◆ THE INPUT ◆
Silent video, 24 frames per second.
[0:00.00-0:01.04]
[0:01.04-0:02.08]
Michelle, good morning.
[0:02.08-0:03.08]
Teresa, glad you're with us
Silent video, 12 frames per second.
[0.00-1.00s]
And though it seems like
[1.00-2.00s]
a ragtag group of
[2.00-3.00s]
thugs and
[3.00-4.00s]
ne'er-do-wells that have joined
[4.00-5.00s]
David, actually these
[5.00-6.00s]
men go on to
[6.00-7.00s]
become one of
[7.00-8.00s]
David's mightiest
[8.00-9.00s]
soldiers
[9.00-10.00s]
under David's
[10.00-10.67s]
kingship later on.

==

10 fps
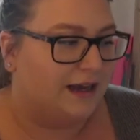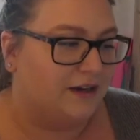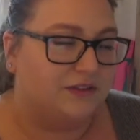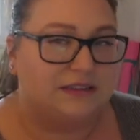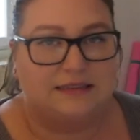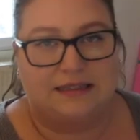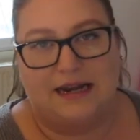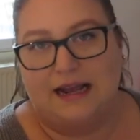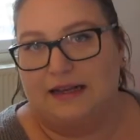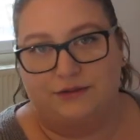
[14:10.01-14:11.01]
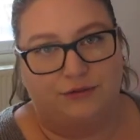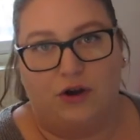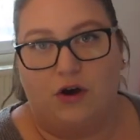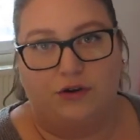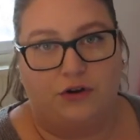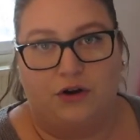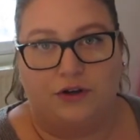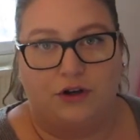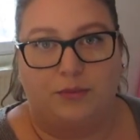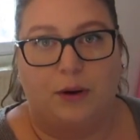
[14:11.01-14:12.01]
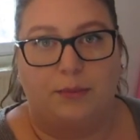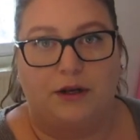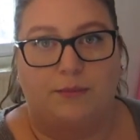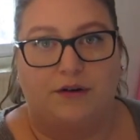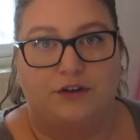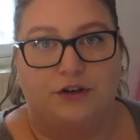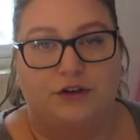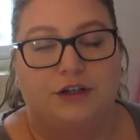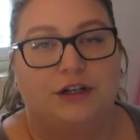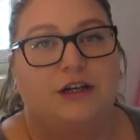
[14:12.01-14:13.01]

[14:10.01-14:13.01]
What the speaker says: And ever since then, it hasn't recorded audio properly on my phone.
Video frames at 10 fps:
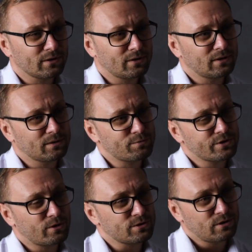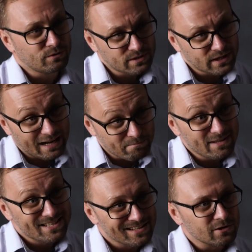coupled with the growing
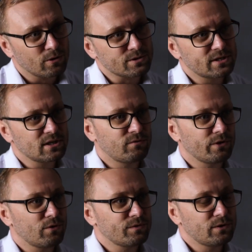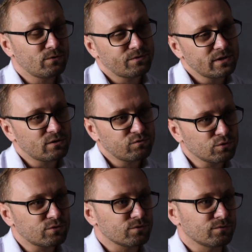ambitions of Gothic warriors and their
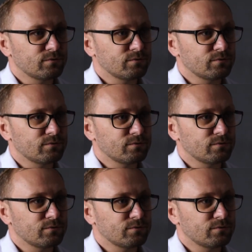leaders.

* * *

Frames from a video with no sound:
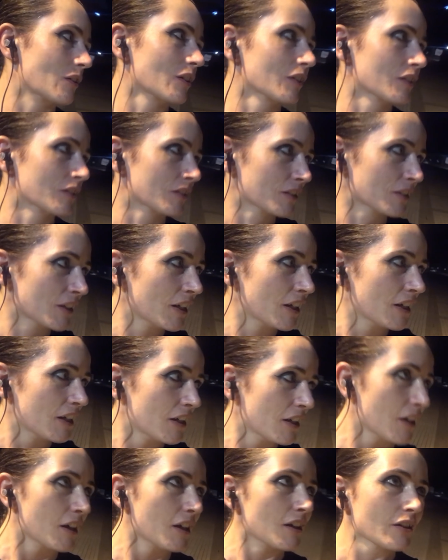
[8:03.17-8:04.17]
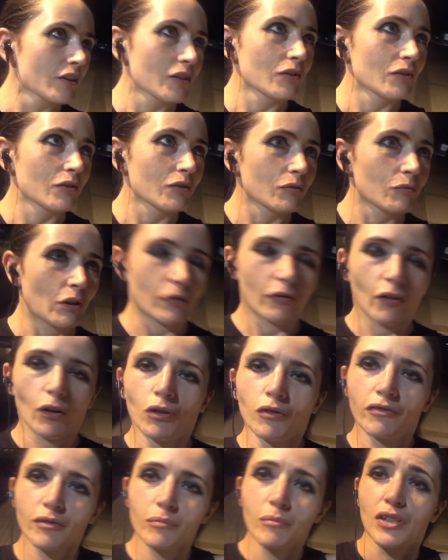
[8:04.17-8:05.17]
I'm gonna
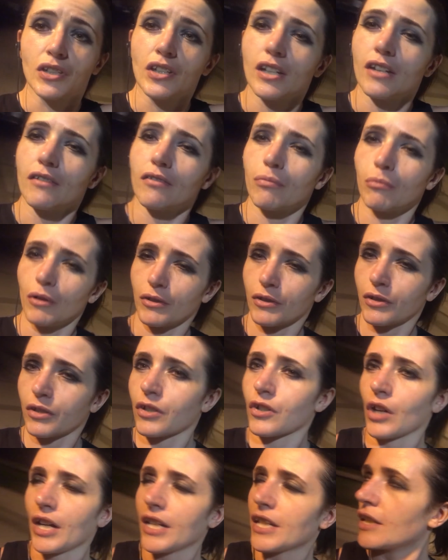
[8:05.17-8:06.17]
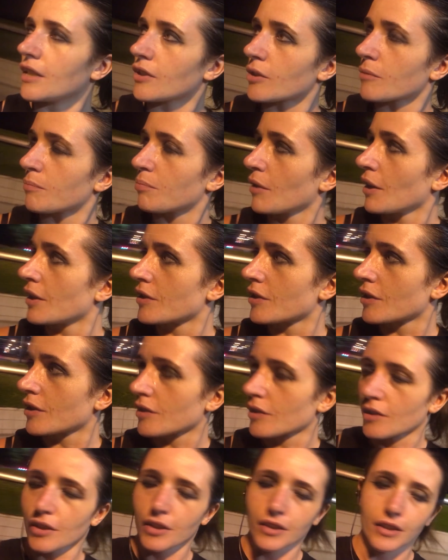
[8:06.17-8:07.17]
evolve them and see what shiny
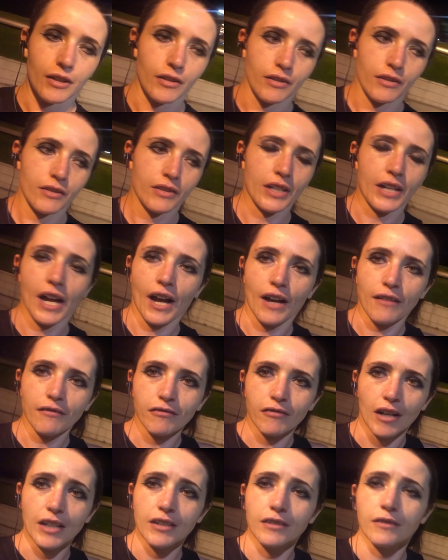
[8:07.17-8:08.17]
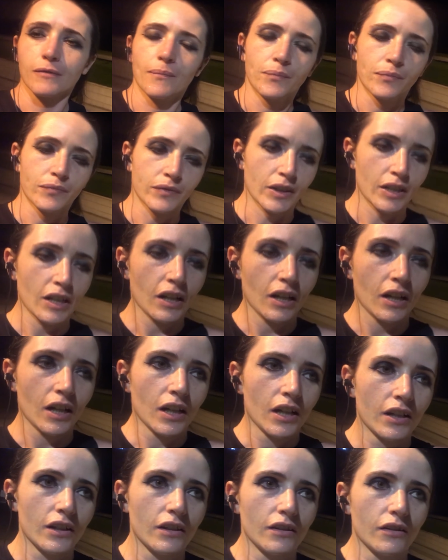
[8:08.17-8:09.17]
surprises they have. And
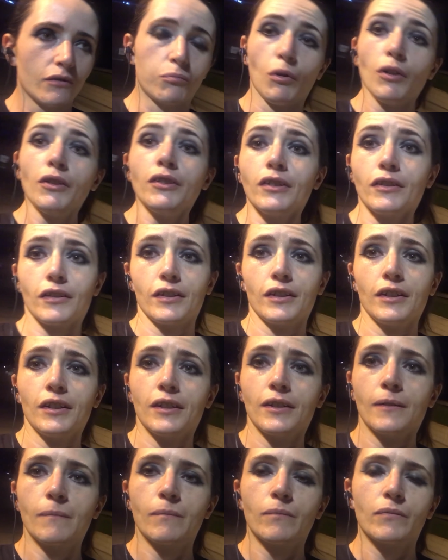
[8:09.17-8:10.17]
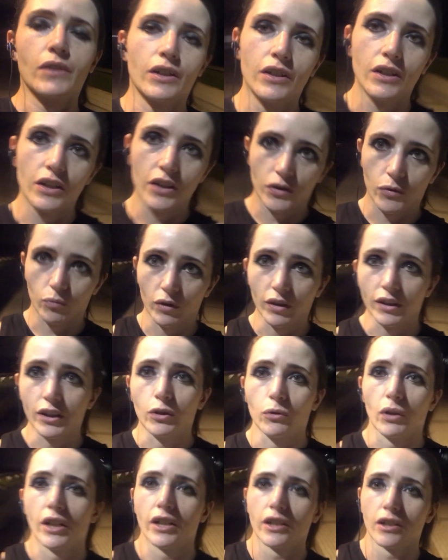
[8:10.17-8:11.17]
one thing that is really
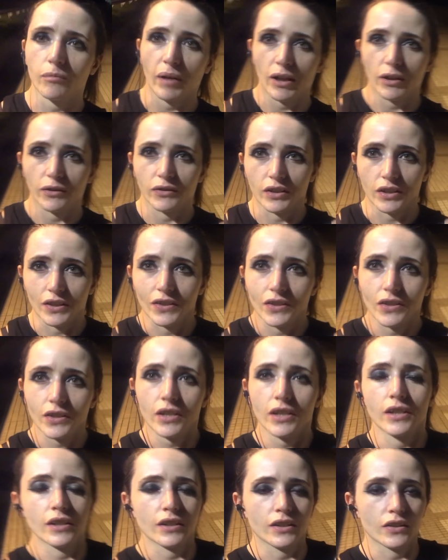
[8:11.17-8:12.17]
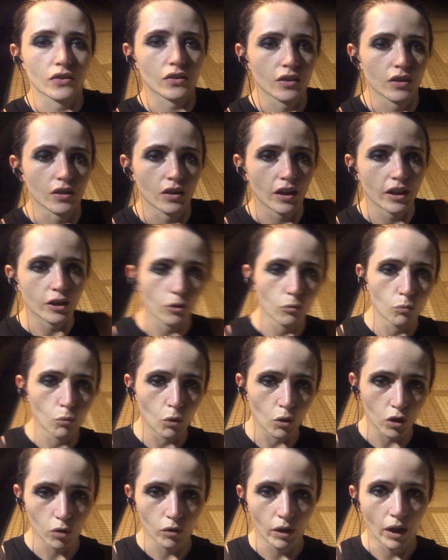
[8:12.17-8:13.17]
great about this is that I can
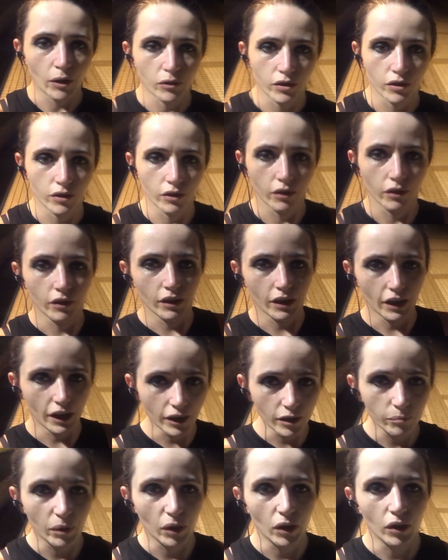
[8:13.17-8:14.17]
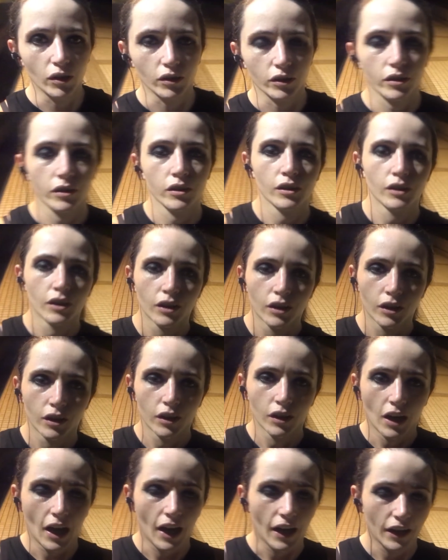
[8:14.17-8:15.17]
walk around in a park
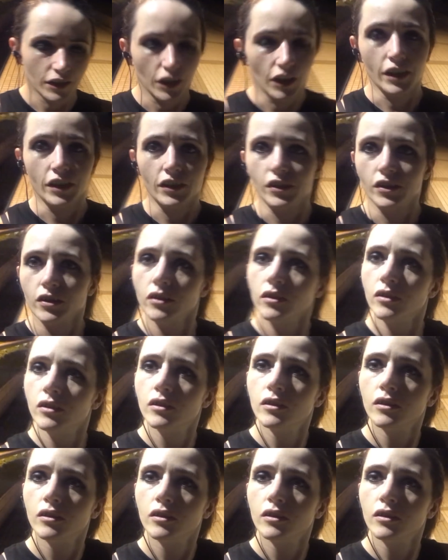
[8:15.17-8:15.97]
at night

◆ HOW TO COMPLETE THIS TASK ◆
Copy each line above where "second" appears.

◆ RESULT FOR THIS TASK ◆
Silent video, 24 frames per second.
Silent video, 12 frames per second.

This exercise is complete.